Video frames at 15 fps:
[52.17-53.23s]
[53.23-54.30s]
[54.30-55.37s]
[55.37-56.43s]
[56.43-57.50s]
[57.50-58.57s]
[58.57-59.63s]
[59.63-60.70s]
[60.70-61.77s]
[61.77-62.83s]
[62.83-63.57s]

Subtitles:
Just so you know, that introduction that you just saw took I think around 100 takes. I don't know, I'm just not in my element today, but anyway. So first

| TASK ITEM |
Everything from the line with "[58.57-59.63s]" to the end of the listing above needs to be duplicated exactly, both end lines included, with nothing more.

| WRITTEN RESPONSE |
[58.57-59.63s]
[59.63-60.70s]
[60.70-61.77s]
[61.77-62.83s]
[62.83-63.57s]

Subtitles:
Just so you know, that introduction that you just saw took I think around 100 takes. I don't know, I'm just not in my element today, but anyway. So first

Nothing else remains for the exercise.